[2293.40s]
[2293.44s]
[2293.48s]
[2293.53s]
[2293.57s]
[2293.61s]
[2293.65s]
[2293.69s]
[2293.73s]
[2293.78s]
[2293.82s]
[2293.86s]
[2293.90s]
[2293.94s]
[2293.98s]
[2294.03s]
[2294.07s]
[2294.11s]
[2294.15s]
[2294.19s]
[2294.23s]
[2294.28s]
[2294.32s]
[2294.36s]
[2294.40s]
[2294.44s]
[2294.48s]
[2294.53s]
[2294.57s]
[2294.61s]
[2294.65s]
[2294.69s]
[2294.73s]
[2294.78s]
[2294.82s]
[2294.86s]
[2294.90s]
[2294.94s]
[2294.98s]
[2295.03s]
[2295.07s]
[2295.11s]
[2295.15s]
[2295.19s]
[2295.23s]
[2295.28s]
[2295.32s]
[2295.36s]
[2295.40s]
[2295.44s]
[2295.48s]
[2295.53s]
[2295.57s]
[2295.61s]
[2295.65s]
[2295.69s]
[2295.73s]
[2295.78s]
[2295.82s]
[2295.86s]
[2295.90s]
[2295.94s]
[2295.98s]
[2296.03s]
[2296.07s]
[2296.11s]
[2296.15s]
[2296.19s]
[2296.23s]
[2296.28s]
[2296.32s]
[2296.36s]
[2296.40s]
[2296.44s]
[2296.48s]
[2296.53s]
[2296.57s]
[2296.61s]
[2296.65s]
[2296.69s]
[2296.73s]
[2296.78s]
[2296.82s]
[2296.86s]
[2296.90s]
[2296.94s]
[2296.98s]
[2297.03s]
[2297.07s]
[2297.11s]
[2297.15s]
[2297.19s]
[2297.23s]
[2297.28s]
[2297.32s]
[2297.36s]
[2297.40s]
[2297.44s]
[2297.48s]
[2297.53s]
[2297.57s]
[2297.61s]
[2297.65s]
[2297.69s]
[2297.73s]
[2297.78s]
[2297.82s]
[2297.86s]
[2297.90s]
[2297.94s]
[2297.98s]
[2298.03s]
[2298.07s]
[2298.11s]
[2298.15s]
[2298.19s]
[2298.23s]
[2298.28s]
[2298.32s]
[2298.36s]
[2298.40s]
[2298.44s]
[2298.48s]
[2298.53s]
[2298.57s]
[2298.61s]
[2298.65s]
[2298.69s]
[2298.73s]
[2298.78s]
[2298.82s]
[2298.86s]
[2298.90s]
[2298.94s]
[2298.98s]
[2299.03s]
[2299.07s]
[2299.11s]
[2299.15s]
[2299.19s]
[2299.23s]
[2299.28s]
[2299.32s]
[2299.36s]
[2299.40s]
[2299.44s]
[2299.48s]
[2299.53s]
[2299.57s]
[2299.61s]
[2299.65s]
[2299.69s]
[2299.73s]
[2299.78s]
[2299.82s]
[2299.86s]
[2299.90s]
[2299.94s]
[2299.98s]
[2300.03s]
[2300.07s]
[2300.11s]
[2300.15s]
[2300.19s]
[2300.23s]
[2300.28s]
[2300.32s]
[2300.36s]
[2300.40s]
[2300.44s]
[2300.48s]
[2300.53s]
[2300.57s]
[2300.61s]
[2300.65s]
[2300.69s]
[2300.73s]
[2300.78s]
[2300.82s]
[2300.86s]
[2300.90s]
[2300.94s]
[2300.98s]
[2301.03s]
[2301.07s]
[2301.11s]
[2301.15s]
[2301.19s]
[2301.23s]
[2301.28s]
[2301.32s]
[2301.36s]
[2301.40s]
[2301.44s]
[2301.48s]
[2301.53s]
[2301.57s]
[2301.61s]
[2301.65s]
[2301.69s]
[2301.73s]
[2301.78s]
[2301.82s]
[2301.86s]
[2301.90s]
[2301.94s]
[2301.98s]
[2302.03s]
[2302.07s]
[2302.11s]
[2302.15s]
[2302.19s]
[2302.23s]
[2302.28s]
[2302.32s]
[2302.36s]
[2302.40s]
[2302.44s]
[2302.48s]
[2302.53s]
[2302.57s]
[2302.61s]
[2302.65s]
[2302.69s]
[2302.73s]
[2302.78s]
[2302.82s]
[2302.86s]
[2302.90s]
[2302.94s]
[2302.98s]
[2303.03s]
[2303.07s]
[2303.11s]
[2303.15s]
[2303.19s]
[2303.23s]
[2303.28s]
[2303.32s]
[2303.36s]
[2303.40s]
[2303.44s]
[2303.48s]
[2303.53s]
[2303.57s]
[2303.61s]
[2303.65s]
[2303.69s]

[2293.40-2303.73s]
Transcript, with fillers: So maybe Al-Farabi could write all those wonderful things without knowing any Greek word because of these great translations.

________________________________________

| Exercise description |
Print each entry precisely. Include every line.

| Written answer |
[2293.40s]
[2293.44s]
[2293.48s]
[2293.53s]
[2293.57s]
[2293.61s]
[2293.65s]
[2293.69s]
[2293.73s]
[2293.78s]
[2293.82s]
[2293.86s]
[2293.90s]
[2293.94s]
[2293.98s]
[2294.03s]
[2294.07s]
[2294.11s]
[2294.15s]
[2294.19s]
[2294.23s]
[2294.28s]
[2294.32s]
[2294.36s]
[2294.40s]
[2294.44s]
[2294.48s]
[2294.53s]
[2294.57s]
[2294.61s]
[2294.65s]
[2294.69s]
[2294.73s]
[2294.78s]
[2294.82s]
[2294.86s]
[2294.90s]
[2294.94s]
[2294.98s]
[2295.03s]
[2295.07s]
[2295.11s]
[2295.15s]
[2295.19s]
[2295.23s]
[2295.28s]
[2295.32s]
[2295.36s]
[2295.40s]
[2295.44s]
[2295.48s]
[2295.53s]
[2295.57s]
[2295.61s]
[2295.65s]
[2295.69s]
[2295.73s]
[2295.78s]
[2295.82s]
[2295.86s]
[2295.90s]
[2295.94s]
[2295.98s]
[2296.03s]
[2296.07s]
[2296.11s]
[2296.15s]
[2296.19s]
[2296.23s]
[2296.28s]
[2296.32s]
[2296.36s]
[2296.40s]
[2296.44s]
[2296.48s]
[2296.53s]
[2296.57s]
[2296.61s]
[2296.65s]
[2296.69s]
[2296.73s]
[2296.78s]
[2296.82s]
[2296.86s]
[2296.90s]
[2296.94s]
[2296.98s]
[2297.03s]
[2297.07s]
[2297.11s]
[2297.15s]
[2297.19s]
[2297.23s]
[2297.28s]
[2297.32s]
[2297.36s]
[2297.40s]
[2297.44s]
[2297.48s]
[2297.53s]
[2297.57s]
[2297.61s]
[2297.65s]
[2297.69s]
[2297.73s]
[2297.78s]
[2297.82s]
[2297.86s]
[2297.90s]
[2297.94s]
[2297.98s]
[2298.03s]
[2298.07s]
[2298.11s]
[2298.15s]
[2298.19s]
[2298.23s]
[2298.28s]
[2298.32s]
[2298.36s]
[2298.40s]
[2298.44s]
[2298.48s]
[2298.53s]
[2298.57s]
[2298.61s]
[2298.65s]
[2298.69s]
[2298.73s]
[2298.78s]
[2298.82s]
[2298.86s]
[2298.90s]
[2298.94s]
[2298.98s]
[2299.03s]
[2299.07s]
[2299.11s]
[2299.15s]
[2299.19s]
[2299.23s]
[2299.28s]
[2299.32s]
[2299.36s]
[2299.40s]
[2299.44s]
[2299.48s]
[2299.53s]
[2299.57s]
[2299.61s]
[2299.65s]
[2299.69s]
[2299.73s]
[2299.78s]
[2299.82s]
[2299.86s]
[2299.90s]
[2299.94s]
[2299.98s]
[2300.03s]
[2300.07s]
[2300.11s]
[2300.15s]
[2300.19s]
[2300.23s]
[2300.28s]
[2300.32s]
[2300.36s]
[2300.40s]
[2300.44s]
[2300.48s]
[2300.53s]
[2300.57s]
[2300.61s]
[2300.65s]
[2300.69s]
[2300.73s]
[2300.78s]
[2300.82s]
[2300.86s]
[2300.90s]
[2300.94s]
[2300.98s]
[2301.03s]
[2301.07s]
[2301.11s]
[2301.15s]
[2301.19s]
[2301.23s]
[2301.28s]
[2301.32s]
[2301.36s]
[2301.40s]
[2301.44s]
[2301.48s]
[2301.53s]
[2301.57s]
[2301.61s]
[2301.65s]
[2301.69s]
[2301.73s]
[2301.78s]
[2301.82s]
[2301.86s]
[2301.90s]
[2301.94s]
[2301.98s]
[2302.03s]
[2302.07s]
[2302.11s]
[2302.15s]
[2302.19s]
[2302.23s]
[2302.28s]
[2302.32s]
[2302.36s]
[2302.40s]
[2302.44s]
[2302.48s]
[2302.53s]
[2302.57s]
[2302.61s]
[2302.65s]
[2302.69s]
[2302.73s]
[2302.78s]
[2302.82s]
[2302.86s]
[2302.90s]
[2302.94s]
[2302.98s]
[2303.03s]
[2303.07s]
[2303.11s]
[2303.15s]
[2303.19s]
[2303.23s]
[2303.28s]
[2303.32s]
[2303.36s]
[2303.40s]
[2303.44s]
[2303.48s]
[2303.53s]
[2303.57s]
[2303.61s]
[2303.65s]
[2303.69s]

[2293.40-2303.73s]
Transcript, with fillers: So maybe Al-Farabi could write all those wonderful things without knowing any Greek word because of these great translations.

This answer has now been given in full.